Stored data
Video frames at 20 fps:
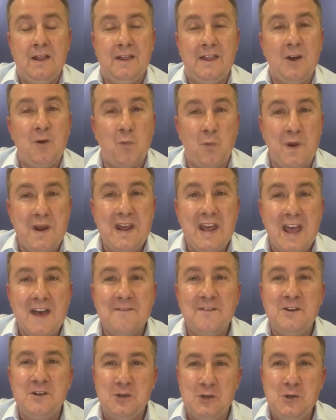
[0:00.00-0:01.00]
That we
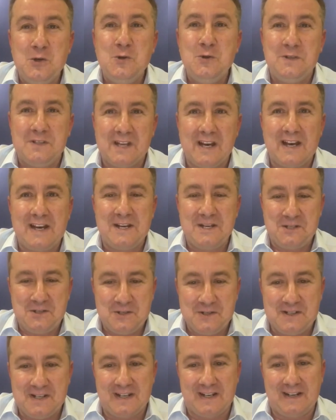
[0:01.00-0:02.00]
have a new day
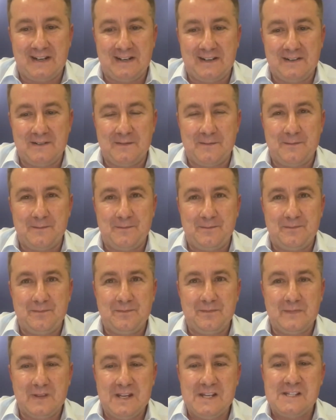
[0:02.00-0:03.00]
today
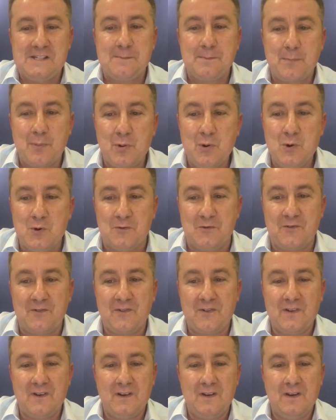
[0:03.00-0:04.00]
is
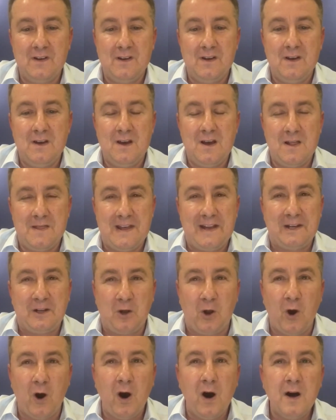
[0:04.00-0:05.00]
proof that
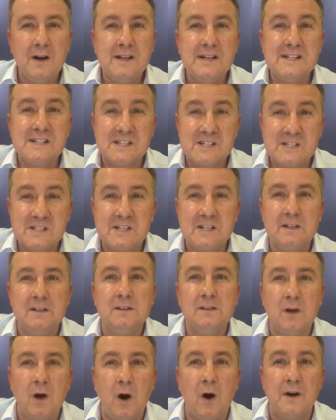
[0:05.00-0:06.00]
God is
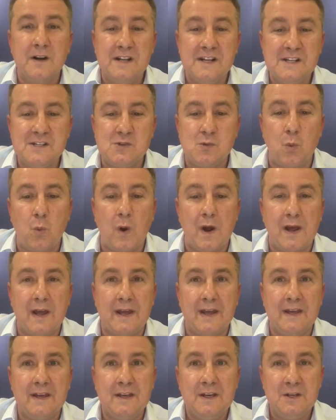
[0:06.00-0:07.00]
still on his
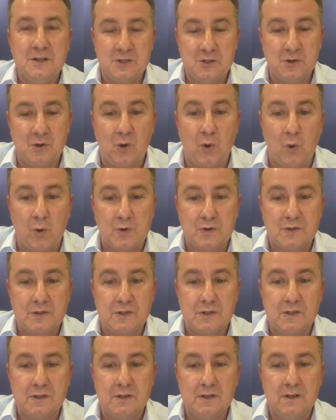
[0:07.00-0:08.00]
way to court.
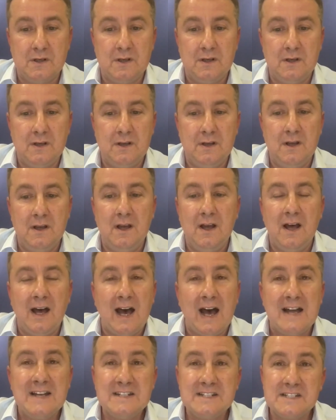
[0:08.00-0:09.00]

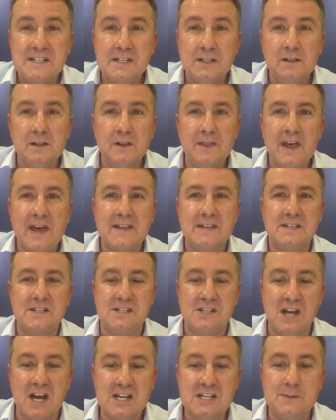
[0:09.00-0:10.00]
Until that
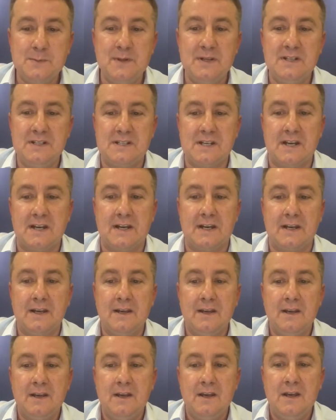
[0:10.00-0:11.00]
judgment day,
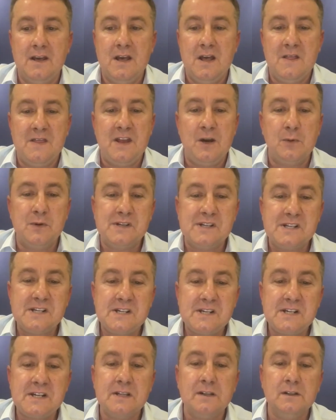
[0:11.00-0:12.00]
there is
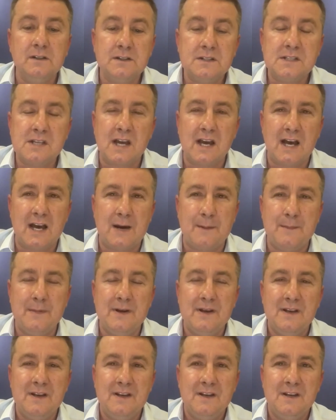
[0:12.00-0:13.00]
still
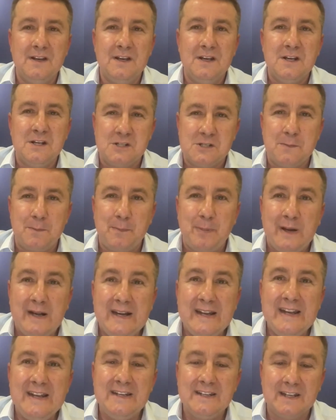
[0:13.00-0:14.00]
time to
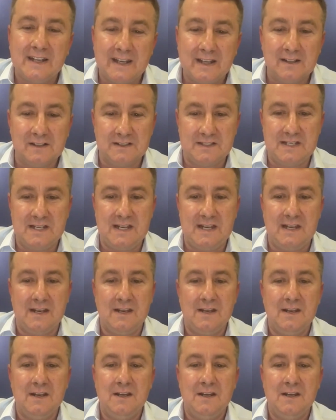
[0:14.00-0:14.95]
plead guilty,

Instructions for the task:
Which lines run from the one that holds "[0:04.00-0:05.00]" to the final line of the records above? Return them exactly, and skip the pictures.

Answer for the task:
[0:04.00-0:05.00]
proof that
[0:05.00-0:06.00]
God is
[0:06.00-0:07.00]
still on his
[0:07.00-0:08.00]
way to court.
[0:08.00-0:09.00]

[0:09.00-0:10.00]
Until that
[0:10.00-0:11.00]
judgment day,
[0:11.00-0:12.00]
there is
[0:12.00-0:13.00]
still
[0:13.00-0:14.00]
time to
[0:14.00-0:14.95]
plead guilty,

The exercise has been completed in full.